[Exercise]: Your reply should consist of the entries, copied exactly and stripped of images.

── Data to examine ──

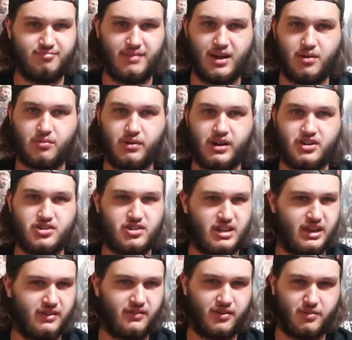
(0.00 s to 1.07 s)
outreach
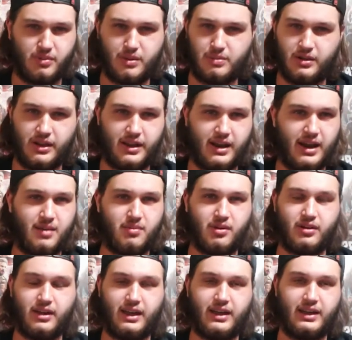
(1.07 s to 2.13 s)
thing for people in a neighbor,
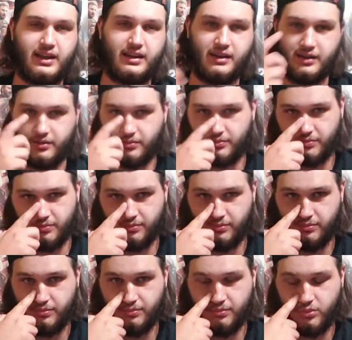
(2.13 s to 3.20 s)
like in a
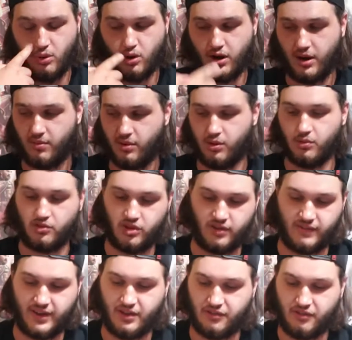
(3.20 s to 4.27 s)
poor neighborhood, who was
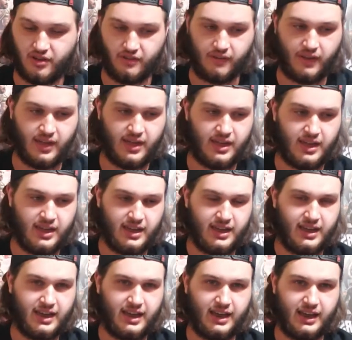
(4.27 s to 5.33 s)
giving out stuff,
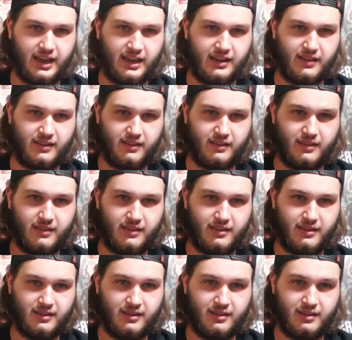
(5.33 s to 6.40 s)
and
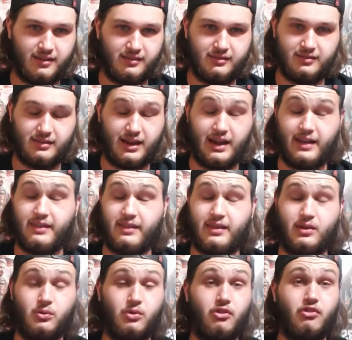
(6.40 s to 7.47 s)
it
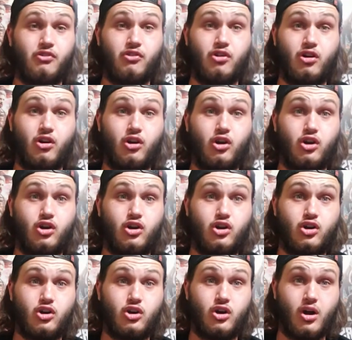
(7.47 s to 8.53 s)
was
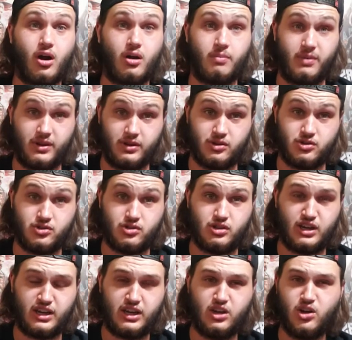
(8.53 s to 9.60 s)
garbage.
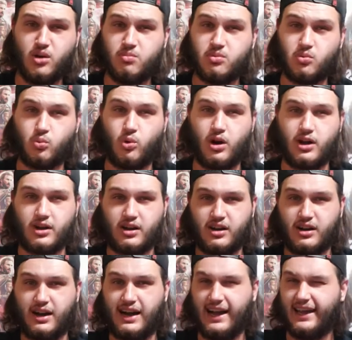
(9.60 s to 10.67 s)
Like cucumber
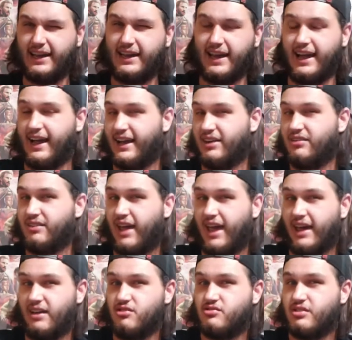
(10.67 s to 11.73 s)
water, I kind of
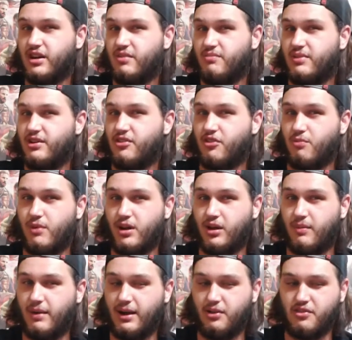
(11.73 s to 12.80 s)
can drink in
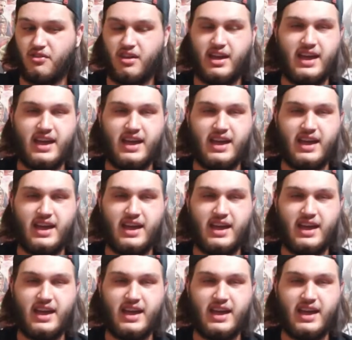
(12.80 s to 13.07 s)
small amounts,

───

[Solved problem]:
(0.00 s to 1.07 s)
outreach
(1.07 s to 2.13 s)
thing for people in a neighbor,
(2.13 s to 3.20 s)
like in a
(3.20 s to 4.27 s)
poor neighborhood, who was
(4.27 s to 5.33 s)
giving out stuff,
(5.33 s to 6.40 s)
and
(6.40 s to 7.47 s)
it
(7.47 s to 8.53 s)
was
(8.53 s to 9.60 s)
garbage.
(9.60 s to 10.67 s)
Like cucumber
(10.67 s to 11.73 s)
water, I kind of
(11.73 s to 12.80 s)
can drink in
(12.80 s to 13.07 s)
small amounts,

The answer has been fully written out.